Она смотрела на меня, не говоря ни слова. Я попыталась найти убедительную деталь.

— У нее началась рвота, — сказала я. — Ужас, она испортила себе все платье.

Мне казалось, что эта подробность потрясающе правдива, но Эльза вдруг заплакала, тихо и жалобно. Я в растерянности уставилась на нее.

— Сесиль, — сказала она. — Ах, Сесиль, мы были так счастливы…

И она зарыдала громче. Южноамериканец заплакал тоже и все повторял: «Мы были так счастливы, так счастливы». В эту минуту я ненавидела Анну и отца. Я готова была на все, что угодно, лишь бы Эльза перестала плакать и тушь не стекала бы с ее ресниц, и американец не рыдал бы больше.

— Еще не все потеряно, Эльза. Поедемте со мной.
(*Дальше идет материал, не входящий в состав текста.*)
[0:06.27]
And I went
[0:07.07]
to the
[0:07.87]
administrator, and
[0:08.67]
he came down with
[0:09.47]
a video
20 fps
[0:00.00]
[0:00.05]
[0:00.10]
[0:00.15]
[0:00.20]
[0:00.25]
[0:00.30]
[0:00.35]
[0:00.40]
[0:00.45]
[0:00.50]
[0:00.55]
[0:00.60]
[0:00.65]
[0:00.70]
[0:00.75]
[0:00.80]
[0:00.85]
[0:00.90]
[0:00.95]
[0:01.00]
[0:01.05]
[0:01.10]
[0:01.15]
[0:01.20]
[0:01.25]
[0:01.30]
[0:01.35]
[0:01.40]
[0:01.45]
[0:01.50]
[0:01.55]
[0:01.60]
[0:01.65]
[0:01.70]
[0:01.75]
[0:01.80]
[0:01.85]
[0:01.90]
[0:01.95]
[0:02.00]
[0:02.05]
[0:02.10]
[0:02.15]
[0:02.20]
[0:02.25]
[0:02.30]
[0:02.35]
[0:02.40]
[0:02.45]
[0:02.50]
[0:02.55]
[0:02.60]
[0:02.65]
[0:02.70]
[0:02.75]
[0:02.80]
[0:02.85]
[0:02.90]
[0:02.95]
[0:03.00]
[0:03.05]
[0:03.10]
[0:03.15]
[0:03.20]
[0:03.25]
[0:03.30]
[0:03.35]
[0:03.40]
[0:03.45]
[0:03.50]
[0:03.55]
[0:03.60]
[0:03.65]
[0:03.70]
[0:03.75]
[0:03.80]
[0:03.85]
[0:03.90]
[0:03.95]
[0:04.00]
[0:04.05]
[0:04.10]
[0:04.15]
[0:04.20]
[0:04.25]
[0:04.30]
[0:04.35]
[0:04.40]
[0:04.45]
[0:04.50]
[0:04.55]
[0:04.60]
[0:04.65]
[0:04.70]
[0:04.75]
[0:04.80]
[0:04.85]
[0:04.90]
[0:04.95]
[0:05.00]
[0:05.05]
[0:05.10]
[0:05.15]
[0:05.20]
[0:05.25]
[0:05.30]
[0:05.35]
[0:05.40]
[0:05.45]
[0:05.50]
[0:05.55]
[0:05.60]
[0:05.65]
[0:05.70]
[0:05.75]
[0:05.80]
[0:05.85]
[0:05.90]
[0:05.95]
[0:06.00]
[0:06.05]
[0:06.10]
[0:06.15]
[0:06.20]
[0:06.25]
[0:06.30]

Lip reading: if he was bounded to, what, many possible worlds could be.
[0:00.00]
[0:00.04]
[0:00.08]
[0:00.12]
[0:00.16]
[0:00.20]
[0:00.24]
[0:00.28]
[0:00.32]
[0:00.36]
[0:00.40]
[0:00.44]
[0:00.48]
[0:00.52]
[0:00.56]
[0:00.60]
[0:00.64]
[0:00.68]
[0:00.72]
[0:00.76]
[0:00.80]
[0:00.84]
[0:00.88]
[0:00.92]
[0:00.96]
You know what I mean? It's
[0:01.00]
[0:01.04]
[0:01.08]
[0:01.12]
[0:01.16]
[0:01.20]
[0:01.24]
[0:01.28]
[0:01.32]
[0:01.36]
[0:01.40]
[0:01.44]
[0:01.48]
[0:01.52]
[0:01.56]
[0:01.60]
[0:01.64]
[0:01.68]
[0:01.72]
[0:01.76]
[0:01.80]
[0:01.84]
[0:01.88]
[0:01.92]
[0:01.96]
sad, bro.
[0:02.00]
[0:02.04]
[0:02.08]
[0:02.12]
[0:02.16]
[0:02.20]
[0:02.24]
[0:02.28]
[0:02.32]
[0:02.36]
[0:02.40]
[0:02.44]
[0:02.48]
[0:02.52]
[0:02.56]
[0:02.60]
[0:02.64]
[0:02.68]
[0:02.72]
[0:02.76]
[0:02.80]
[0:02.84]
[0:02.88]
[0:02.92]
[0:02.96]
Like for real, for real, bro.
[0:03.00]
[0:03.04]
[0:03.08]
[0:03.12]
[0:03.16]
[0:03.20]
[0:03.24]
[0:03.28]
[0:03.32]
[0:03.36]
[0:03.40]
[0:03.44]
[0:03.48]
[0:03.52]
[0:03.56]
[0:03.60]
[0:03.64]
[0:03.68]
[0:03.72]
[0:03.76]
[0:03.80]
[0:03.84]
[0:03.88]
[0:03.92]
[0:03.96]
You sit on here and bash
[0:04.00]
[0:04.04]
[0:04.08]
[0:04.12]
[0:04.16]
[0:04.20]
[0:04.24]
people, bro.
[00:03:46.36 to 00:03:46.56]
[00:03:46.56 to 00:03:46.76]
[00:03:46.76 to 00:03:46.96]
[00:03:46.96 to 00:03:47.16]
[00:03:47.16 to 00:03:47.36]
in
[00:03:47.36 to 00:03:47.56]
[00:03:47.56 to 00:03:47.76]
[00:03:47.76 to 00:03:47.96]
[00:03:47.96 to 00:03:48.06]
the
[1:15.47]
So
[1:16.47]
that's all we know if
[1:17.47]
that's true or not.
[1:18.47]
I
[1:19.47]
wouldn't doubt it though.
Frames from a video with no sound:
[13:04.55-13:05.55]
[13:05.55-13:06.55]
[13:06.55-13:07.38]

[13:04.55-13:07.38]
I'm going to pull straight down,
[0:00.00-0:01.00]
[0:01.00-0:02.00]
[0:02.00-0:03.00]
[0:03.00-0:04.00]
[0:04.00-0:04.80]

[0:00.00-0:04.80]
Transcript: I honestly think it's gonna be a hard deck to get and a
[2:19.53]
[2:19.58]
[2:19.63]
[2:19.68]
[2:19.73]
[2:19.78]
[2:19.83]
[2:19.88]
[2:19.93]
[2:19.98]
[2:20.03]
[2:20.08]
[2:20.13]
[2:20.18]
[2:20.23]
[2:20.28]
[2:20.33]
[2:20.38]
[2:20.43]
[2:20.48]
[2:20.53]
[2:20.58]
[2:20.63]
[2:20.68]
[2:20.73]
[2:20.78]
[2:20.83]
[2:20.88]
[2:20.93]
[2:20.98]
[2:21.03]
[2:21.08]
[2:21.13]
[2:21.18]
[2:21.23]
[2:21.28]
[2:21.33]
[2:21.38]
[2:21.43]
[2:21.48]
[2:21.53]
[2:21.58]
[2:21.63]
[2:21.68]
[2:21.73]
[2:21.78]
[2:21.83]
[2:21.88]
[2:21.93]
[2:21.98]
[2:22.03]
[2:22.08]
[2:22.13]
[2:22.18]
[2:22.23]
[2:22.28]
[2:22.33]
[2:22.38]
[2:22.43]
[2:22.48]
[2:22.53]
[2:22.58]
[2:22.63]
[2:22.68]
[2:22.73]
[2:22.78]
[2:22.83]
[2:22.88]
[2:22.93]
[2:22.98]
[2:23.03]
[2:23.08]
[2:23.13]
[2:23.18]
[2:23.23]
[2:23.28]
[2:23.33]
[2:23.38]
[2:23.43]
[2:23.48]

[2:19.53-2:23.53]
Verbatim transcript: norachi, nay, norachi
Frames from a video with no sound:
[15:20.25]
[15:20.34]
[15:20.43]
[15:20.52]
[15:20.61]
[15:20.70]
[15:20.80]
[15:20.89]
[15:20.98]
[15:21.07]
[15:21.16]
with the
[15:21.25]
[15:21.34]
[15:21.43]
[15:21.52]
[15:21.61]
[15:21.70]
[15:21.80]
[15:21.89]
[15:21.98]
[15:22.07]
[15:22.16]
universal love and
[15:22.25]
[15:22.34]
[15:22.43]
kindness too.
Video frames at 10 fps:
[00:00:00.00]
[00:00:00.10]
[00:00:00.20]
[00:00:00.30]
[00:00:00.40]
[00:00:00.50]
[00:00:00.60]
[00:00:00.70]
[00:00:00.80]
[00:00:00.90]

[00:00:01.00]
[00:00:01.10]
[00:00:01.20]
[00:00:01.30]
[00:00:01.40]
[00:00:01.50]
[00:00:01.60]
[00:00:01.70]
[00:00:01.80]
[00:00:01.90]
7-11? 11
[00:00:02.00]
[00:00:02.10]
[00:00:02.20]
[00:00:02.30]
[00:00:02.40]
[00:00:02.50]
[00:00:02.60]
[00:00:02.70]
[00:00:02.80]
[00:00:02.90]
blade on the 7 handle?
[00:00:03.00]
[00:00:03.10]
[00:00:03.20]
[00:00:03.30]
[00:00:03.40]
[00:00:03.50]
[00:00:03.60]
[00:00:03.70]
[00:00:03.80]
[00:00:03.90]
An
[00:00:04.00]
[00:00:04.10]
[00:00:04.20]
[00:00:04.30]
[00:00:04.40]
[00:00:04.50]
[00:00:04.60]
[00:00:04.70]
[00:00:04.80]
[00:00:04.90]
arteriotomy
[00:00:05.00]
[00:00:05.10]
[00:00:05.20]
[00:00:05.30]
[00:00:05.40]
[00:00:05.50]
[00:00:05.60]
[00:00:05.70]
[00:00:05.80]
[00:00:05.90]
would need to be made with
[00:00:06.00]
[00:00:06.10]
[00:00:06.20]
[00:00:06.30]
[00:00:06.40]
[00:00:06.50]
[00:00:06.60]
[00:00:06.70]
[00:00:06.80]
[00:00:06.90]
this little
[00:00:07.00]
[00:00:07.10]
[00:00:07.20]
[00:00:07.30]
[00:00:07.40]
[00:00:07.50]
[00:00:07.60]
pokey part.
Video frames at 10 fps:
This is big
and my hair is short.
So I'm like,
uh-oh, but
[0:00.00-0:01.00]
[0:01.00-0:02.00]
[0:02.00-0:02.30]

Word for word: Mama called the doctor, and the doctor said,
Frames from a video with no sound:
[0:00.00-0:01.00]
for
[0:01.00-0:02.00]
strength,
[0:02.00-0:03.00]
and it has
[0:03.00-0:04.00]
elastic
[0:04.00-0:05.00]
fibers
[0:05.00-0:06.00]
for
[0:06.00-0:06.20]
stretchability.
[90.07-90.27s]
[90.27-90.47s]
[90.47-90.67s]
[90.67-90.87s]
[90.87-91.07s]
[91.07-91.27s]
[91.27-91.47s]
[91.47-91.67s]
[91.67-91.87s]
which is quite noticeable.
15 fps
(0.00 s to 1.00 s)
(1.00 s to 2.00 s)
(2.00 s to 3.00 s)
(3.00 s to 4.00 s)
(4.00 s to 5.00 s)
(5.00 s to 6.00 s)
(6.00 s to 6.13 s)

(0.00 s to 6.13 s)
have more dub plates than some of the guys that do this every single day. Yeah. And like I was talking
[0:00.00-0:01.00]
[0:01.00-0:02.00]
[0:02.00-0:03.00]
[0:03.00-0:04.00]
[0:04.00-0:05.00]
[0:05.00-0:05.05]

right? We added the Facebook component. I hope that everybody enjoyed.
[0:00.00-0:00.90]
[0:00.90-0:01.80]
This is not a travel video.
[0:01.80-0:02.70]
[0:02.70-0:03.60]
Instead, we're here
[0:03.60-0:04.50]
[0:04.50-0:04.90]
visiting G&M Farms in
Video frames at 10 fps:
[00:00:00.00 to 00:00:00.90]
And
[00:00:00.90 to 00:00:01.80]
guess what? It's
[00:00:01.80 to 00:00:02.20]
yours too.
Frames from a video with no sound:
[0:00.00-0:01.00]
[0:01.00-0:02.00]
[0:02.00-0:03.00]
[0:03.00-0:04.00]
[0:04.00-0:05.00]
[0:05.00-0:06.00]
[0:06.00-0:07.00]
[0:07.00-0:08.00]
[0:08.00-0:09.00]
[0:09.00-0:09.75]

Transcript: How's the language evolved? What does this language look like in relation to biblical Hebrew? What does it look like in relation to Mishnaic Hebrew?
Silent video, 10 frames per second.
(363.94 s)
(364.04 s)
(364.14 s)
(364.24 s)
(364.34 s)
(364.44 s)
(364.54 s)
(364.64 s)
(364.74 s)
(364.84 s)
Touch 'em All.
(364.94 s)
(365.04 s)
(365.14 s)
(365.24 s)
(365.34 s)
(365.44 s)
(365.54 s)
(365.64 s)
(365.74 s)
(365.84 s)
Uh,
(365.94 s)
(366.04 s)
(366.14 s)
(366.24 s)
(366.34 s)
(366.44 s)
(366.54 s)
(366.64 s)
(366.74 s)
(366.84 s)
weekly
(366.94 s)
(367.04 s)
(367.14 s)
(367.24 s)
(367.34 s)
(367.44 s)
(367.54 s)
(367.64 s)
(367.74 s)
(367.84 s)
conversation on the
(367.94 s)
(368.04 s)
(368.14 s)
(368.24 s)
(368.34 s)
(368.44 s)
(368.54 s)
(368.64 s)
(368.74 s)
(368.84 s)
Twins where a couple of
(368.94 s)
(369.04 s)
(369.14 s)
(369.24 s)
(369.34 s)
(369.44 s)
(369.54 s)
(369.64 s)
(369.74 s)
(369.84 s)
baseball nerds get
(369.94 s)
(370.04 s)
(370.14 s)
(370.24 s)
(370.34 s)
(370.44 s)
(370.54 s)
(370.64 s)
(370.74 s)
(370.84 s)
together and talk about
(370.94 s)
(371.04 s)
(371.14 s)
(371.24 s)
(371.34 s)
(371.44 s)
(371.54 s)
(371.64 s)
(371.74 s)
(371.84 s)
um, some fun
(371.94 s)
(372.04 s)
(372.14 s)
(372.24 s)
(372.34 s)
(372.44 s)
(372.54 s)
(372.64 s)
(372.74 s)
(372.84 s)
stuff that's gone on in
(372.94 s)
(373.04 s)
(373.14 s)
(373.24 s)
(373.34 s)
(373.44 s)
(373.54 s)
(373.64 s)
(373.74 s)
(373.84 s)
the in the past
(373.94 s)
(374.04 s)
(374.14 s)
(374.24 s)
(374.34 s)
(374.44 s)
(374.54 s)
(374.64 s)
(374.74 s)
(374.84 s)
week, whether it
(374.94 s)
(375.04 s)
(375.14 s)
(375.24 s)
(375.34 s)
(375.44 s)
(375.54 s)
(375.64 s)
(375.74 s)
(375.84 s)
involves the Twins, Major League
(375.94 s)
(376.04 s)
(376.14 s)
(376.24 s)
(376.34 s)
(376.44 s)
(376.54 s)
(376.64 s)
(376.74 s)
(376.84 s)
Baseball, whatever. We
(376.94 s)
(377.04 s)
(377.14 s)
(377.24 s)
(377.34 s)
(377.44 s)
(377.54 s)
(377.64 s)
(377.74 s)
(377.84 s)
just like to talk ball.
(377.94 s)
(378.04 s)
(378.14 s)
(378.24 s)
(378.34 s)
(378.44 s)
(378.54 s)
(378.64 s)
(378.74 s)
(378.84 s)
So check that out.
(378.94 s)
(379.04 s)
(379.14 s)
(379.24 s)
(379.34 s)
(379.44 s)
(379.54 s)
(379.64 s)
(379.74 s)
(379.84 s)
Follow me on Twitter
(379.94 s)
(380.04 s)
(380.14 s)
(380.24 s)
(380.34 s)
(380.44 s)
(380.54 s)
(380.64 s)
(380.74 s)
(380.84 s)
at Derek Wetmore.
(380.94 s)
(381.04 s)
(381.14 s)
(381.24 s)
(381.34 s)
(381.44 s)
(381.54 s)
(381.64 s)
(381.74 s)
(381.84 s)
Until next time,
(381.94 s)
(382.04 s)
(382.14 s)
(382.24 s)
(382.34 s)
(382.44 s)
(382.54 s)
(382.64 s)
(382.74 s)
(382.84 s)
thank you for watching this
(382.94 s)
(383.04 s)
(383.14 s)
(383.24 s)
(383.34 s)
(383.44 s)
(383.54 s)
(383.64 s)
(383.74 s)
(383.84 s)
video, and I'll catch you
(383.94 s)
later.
— Я приду на днях за своими вещами, — прорыдала она. Прощайте, Сесиль, мы всегда ладили друг с другом.

Мы обычно говорили с ней только о погоде и модах, но сейчас мне казалось, что я теряю старого друга. Я круто повернулась и побежала к машине.

Глава шестая

Утреннее пробуждение было мучительным — наверняка из-за того, что накануне я выпила много виски. Я проснулась, лежа поперек кровати, в темноте, с неприятным вкусом во рту, в отвратительной испарине. В щели ставен пробивался солнечный луч — в нем сомкнутым строем вздымались пылинки. Мне не хотелось ни вставать, ни оставаться в постели. У меня мелькнула мысль, каково будет отцу и Анне, если Эльза вернется сегодня утром. Я старалась думать о них, чтобы заставить себя встать, но тщетно. Наконец я преодолела себя и, понурая, несчастная, оказалась на прохладных плитах пола. Зеркало являло мне унылое отражение — я внимательно вглядывалась в него: расширенные зрачки, опухший рот, это чужое лицо — мое… Неужели я могу чувствовать себя слабой и жалкой только из-за этих вот губ, искаженных черт, из-за того, что я произвольно втиснута в эти ненавистные рамки? Но если я и в самом деле втиснута в эти рамки, почему мне дано убедиться в этом таким безжалостным и тягостным для меня образом? Я упивалась тем, что презираю себя, ненавижу свое злое лицо, помятое и подурневшее от разгула. Я стала глухо повторять слово «разгул», глядя себе в глаза, и вдруг заметила, что улыбаюсь. В самом деле, хорош разгул: несколько жалких рюмок, пощечина и слезы. Я почистила зубы и сошла вниз.